§ **Dataset entries**
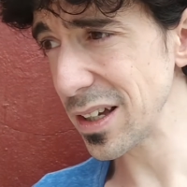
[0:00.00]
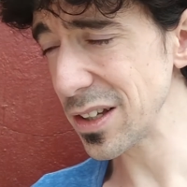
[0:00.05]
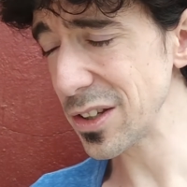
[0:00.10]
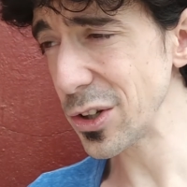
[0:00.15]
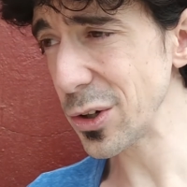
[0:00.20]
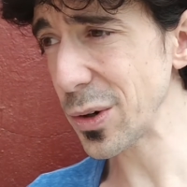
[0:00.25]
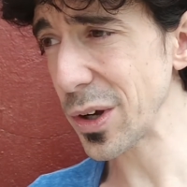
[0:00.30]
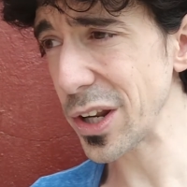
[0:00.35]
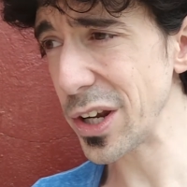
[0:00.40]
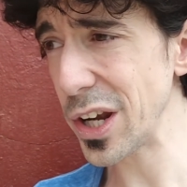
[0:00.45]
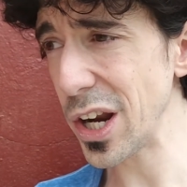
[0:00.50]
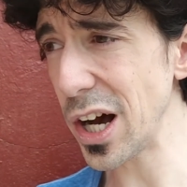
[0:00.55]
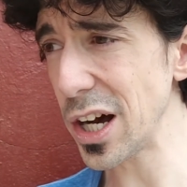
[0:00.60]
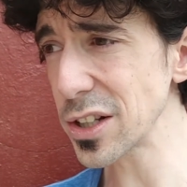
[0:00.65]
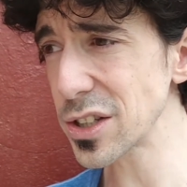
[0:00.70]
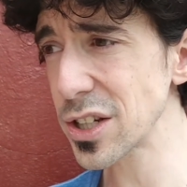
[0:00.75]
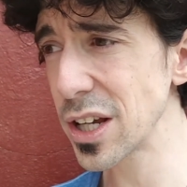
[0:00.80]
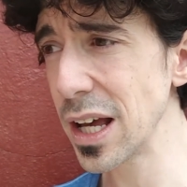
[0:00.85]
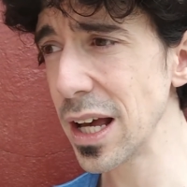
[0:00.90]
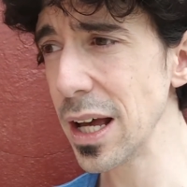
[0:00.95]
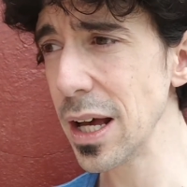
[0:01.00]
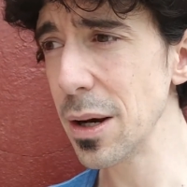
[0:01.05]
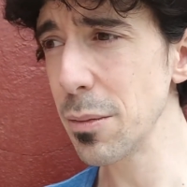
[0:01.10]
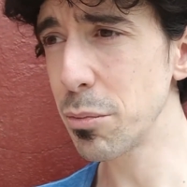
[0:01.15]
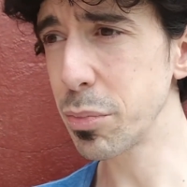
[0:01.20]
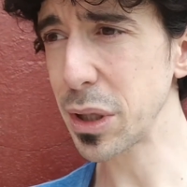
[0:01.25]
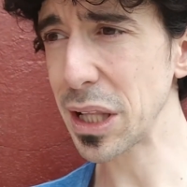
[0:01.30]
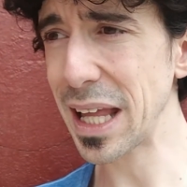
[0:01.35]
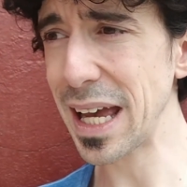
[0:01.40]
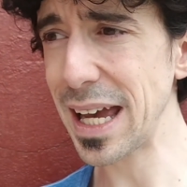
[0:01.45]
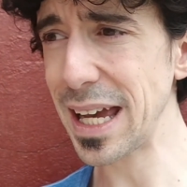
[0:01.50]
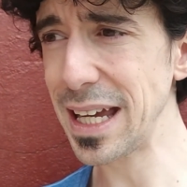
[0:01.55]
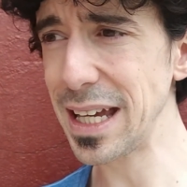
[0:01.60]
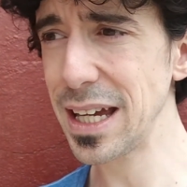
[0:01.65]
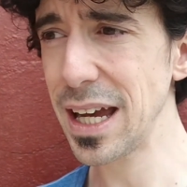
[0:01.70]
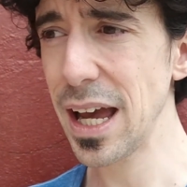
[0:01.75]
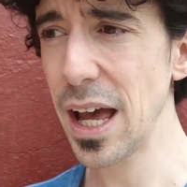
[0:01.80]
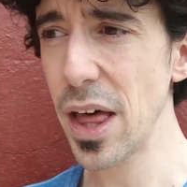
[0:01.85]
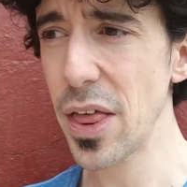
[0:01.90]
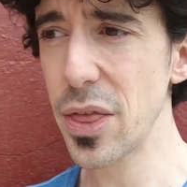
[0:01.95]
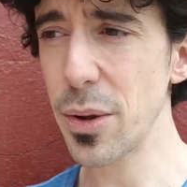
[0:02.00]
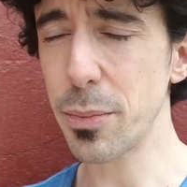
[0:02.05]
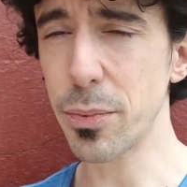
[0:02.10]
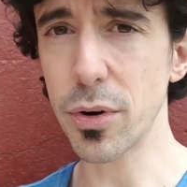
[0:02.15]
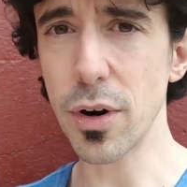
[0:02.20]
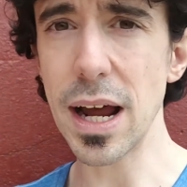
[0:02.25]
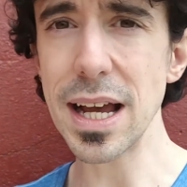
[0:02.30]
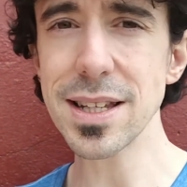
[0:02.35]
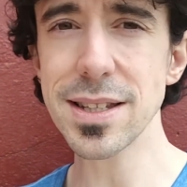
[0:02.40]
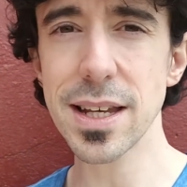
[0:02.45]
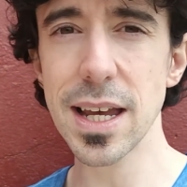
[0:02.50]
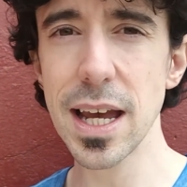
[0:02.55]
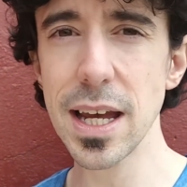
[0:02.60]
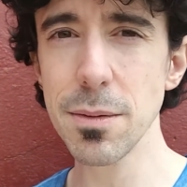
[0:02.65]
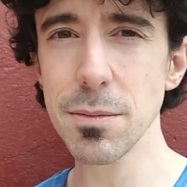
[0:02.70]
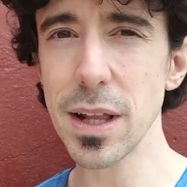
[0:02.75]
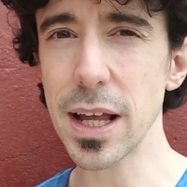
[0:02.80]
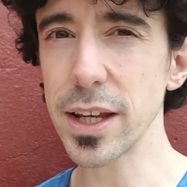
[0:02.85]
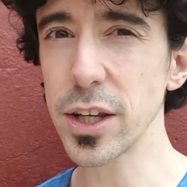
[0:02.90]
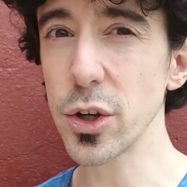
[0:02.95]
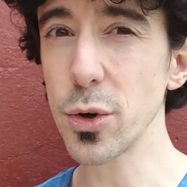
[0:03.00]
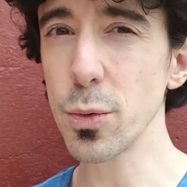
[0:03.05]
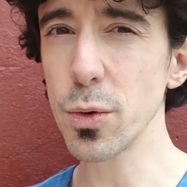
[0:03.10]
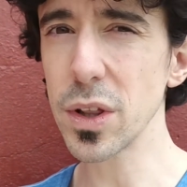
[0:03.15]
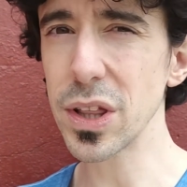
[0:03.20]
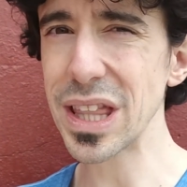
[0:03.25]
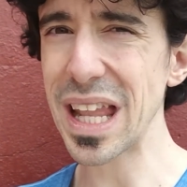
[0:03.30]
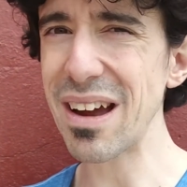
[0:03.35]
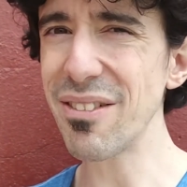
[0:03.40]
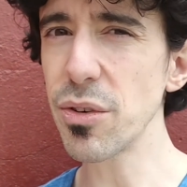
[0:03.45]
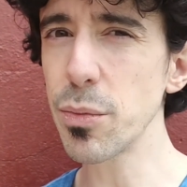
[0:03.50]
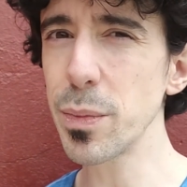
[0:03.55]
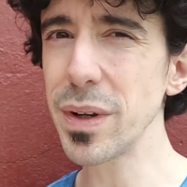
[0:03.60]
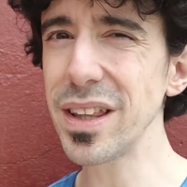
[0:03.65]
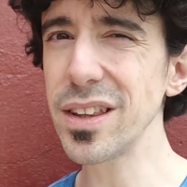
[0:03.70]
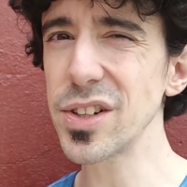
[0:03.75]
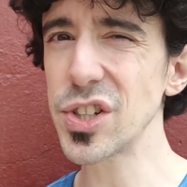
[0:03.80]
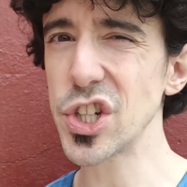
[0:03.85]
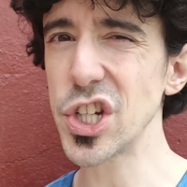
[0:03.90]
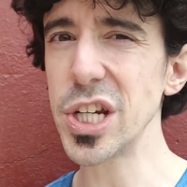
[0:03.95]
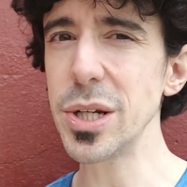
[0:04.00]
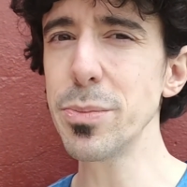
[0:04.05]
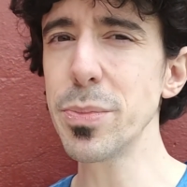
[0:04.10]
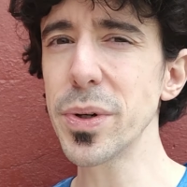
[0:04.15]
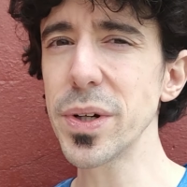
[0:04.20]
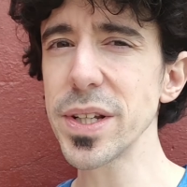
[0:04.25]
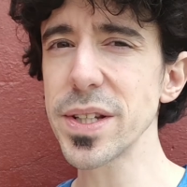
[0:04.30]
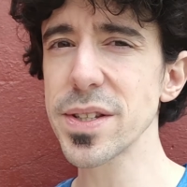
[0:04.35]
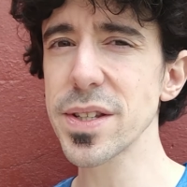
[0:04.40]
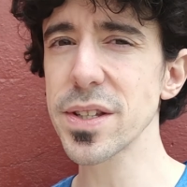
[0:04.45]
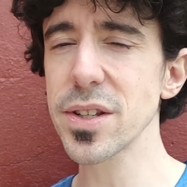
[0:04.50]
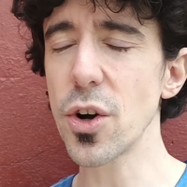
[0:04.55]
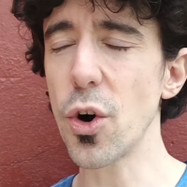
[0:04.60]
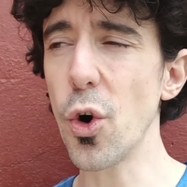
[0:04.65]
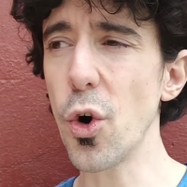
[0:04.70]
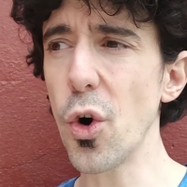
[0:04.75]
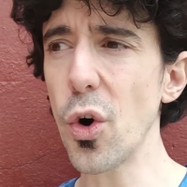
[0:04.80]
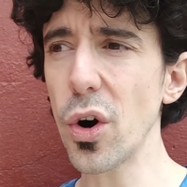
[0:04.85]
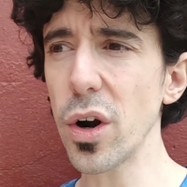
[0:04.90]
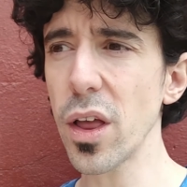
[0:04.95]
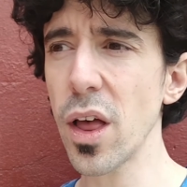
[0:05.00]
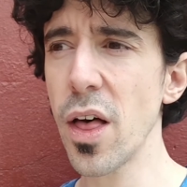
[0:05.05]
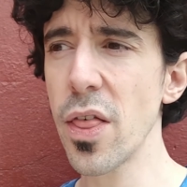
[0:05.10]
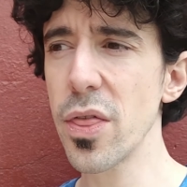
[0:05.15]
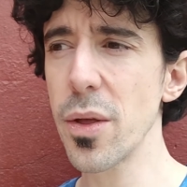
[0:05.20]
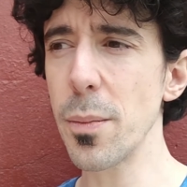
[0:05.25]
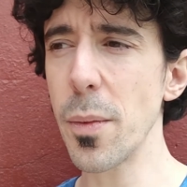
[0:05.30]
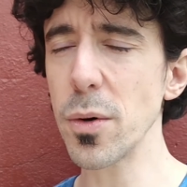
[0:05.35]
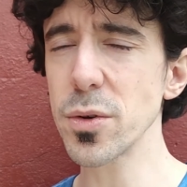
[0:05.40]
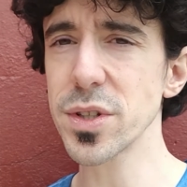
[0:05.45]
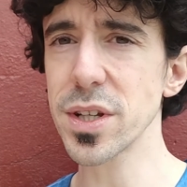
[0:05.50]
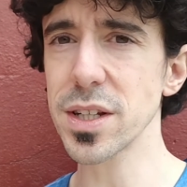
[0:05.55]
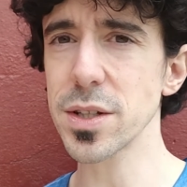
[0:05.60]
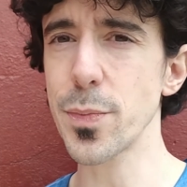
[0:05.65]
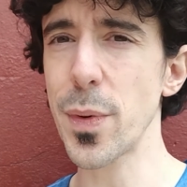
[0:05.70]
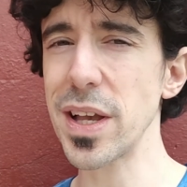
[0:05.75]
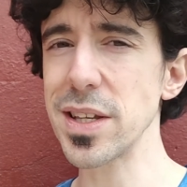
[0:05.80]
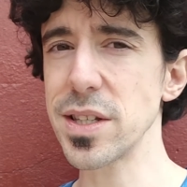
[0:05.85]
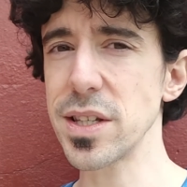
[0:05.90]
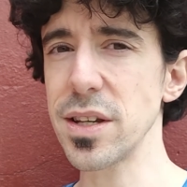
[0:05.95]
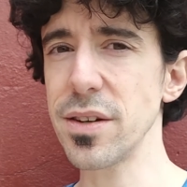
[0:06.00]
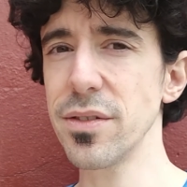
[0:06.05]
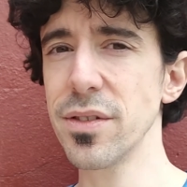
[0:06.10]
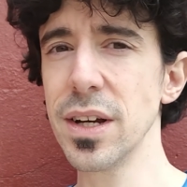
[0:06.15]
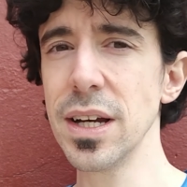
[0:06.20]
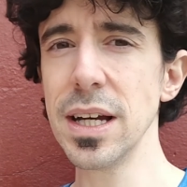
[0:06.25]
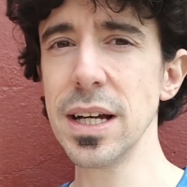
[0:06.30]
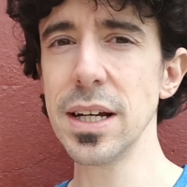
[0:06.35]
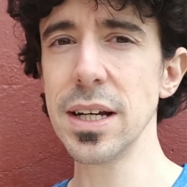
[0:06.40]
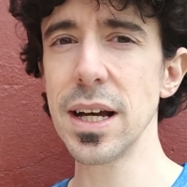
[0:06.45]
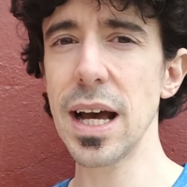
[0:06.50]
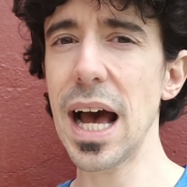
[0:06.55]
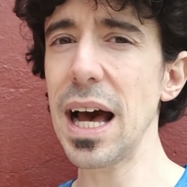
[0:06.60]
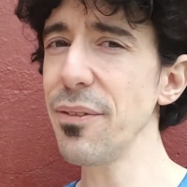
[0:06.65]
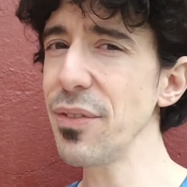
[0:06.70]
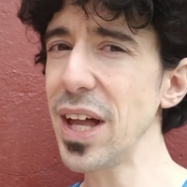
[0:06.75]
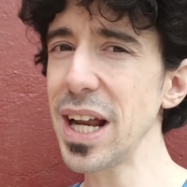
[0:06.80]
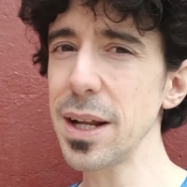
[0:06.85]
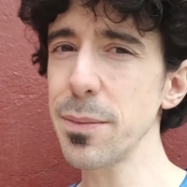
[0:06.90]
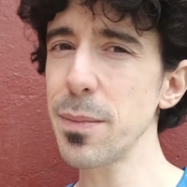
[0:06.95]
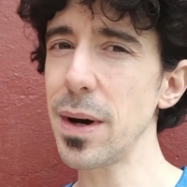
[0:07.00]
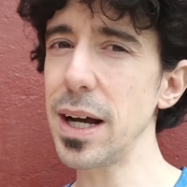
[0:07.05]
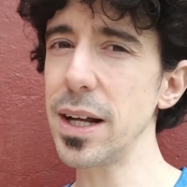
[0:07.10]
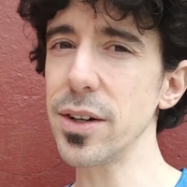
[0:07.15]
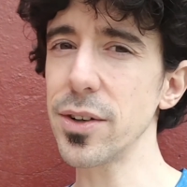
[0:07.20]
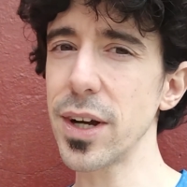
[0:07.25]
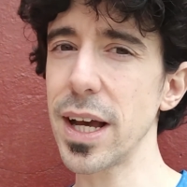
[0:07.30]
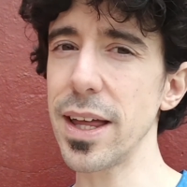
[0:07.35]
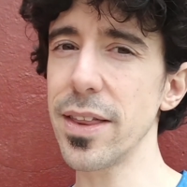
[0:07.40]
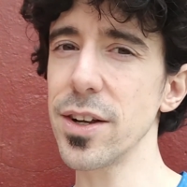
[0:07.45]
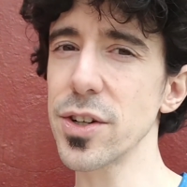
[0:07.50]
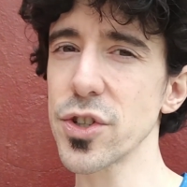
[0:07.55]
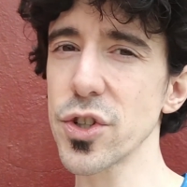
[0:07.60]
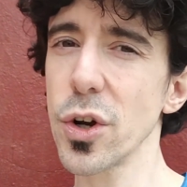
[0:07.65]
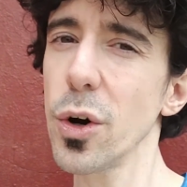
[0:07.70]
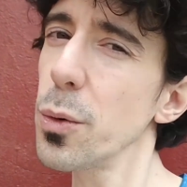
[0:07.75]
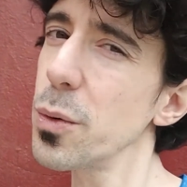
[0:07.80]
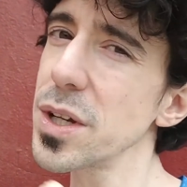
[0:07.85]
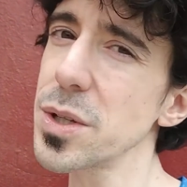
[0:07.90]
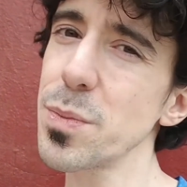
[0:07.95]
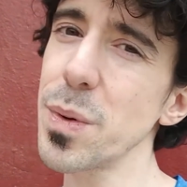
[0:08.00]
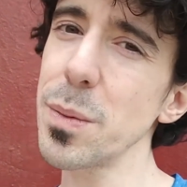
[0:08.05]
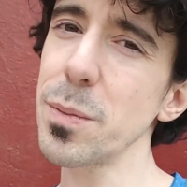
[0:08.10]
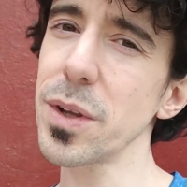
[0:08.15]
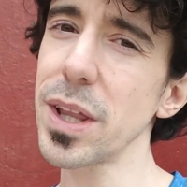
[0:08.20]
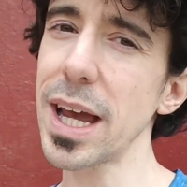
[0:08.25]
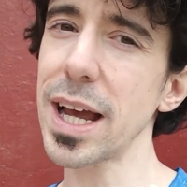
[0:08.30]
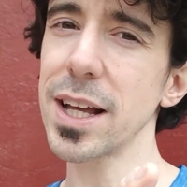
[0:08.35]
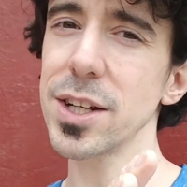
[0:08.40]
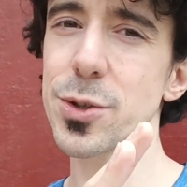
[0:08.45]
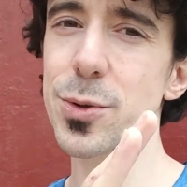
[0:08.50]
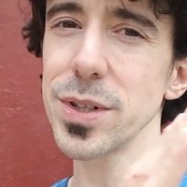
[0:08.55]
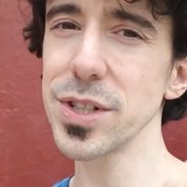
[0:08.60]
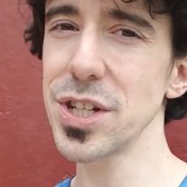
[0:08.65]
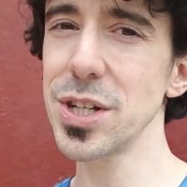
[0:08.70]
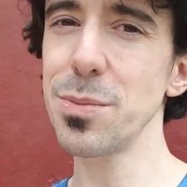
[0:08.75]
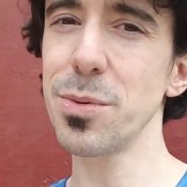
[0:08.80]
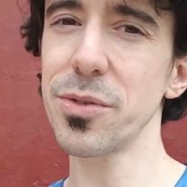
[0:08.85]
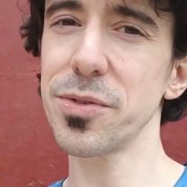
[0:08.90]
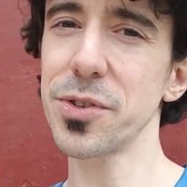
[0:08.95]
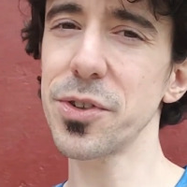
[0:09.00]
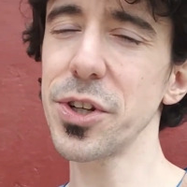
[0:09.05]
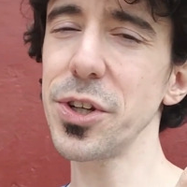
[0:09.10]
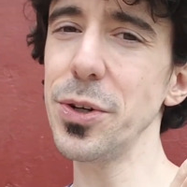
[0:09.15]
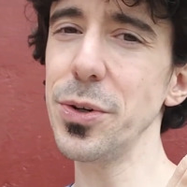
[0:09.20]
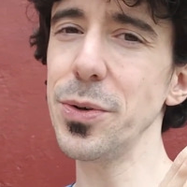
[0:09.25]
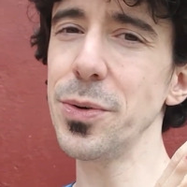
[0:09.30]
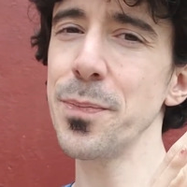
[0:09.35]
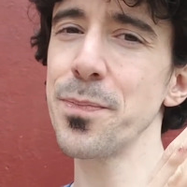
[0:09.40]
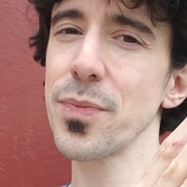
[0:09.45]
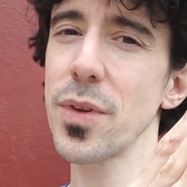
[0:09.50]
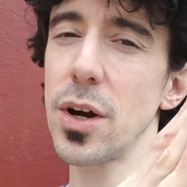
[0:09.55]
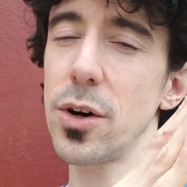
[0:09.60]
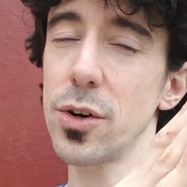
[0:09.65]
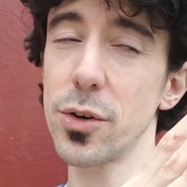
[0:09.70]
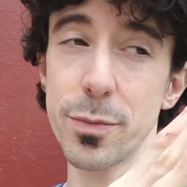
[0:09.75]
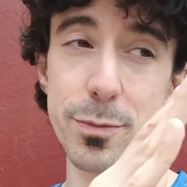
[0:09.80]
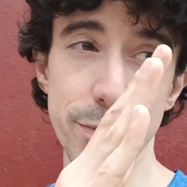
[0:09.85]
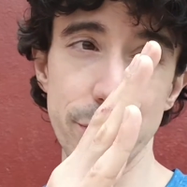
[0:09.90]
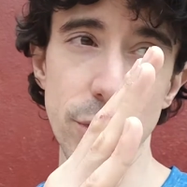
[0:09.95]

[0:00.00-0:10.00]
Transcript: you cannot play the price game. Like, you will never be the cheapest or the most expensive. Have that in mind. Okay, there's always people that can do it cheaper for you, or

§ **Activity**
Transcribe every record above exactly as written, leaving out any pictures.

§ **Reply to the exercise**
[0:00.00]
[0:00.05]
[0:00.10]
[0:00.15]
[0:00.20]
[0:00.25]
[0:00.30]
[0:00.35]
[0:00.40]
[0:00.45]
[0:00.50]
[0:00.55]
[0:00.60]
[0:00.65]
[0:00.70]
[0:00.75]
[0:00.80]
[0:00.85]
[0:00.90]
[0:00.95]
[0:01.00]
[0:01.05]
[0:01.10]
[0:01.15]
[0:01.20]
[0:01.25]
[0:01.30]
[0:01.35]
[0:01.40]
[0:01.45]
[0:01.50]
[0:01.55]
[0:01.60]
[0:01.65]
[0:01.70]
[0:01.75]
[0:01.80]
[0:01.85]
[0:01.90]
[0:01.95]
[0:02.00]
[0:02.05]
[0:02.10]
[0:02.15]
[0:02.20]
[0:02.25]
[0:02.30]
[0:02.35]
[0:02.40]
[0:02.45]
[0:02.50]
[0:02.55]
[0:02.60]
[0:02.65]
[0:02.70]
[0:02.75]
[0:02.80]
[0:02.85]
[0:02.90]
[0:02.95]
[0:03.00]
[0:03.05]
[0:03.10]
[0:03.15]
[0:03.20]
[0:03.25]
[0:03.30]
[0:03.35]
[0:03.40]
[0:03.45]
[0:03.50]
[0:03.55]
[0:03.60]
[0:03.65]
[0:03.70]
[0:03.75]
[0:03.80]
[0:03.85]
[0:03.90]
[0:03.95]
[0:04.00]
[0:04.05]
[0:04.10]
[0:04.15]
[0:04.20]
[0:04.25]
[0:04.30]
[0:04.35]
[0:04.40]
[0:04.45]
[0:04.50]
[0:04.55]
[0:04.60]
[0:04.65]
[0:04.70]
[0:04.75]
[0:04.80]
[0:04.85]
[0:04.90]
[0:04.95]
[0:05.00]
[0:05.05]
[0:05.10]
[0:05.15]
[0:05.20]
[0:05.25]
[0:05.30]
[0:05.35]
[0:05.40]
[0:05.45]
[0:05.50]
[0:05.55]
[0:05.60]
[0:05.65]
[0:05.70]
[0:05.75]
[0:05.80]
[0:05.85]
[0:05.90]
[0:05.95]
[0:06.00]
[0:06.05]
[0:06.10]
[0:06.15]
[0:06.20]
[0:06.25]
[0:06.30]
[0:06.35]
[0:06.40]
[0:06.45]
[0:06.50]
[0:06.55]
[0:06.60]
[0:06.65]
[0:06.70]
[0:06.75]
[0:06.80]
[0:06.85]
[0:06.90]
[0:06.95]
[0:07.00]
[0:07.05]
[0:07.10]
[0:07.15]
[0:07.20]
[0:07.25]
[0:07.30]
[0:07.35]
[0:07.40]
[0:07.45]
[0:07.50]
[0:07.55]
[0:07.60]
[0:07.65]
[0:07.70]
[0:07.75]
[0:07.80]
[0:07.85]
[0:07.90]
[0:07.95]
[0:08.00]
[0:08.05]
[0:08.10]
[0:08.15]
[0:08.20]
[0:08.25]
[0:08.30]
[0:08.35]
[0:08.40]
[0:08.45]
[0:08.50]
[0:08.55]
[0:08.60]
[0:08.65]
[0:08.70]
[0:08.75]
[0:08.80]
[0:08.85]
[0:08.90]
[0:08.95]
[0:09.00]
[0:09.05]
[0:09.10]
[0:09.15]
[0:09.20]
[0:09.25]
[0:09.30]
[0:09.35]
[0:09.40]
[0:09.45]
[0:09.50]
[0:09.55]
[0:09.60]
[0:09.65]
[0:09.70]
[0:09.75]
[0:09.80]
[0:09.85]
[0:09.90]
[0:09.95]

[0:00.00-0:10.00]
Transcript: you cannot play the price game. Like, you will never be the cheapest or the most expensive. Have that in mind. Okay, there's always people that can do it cheaper for you, or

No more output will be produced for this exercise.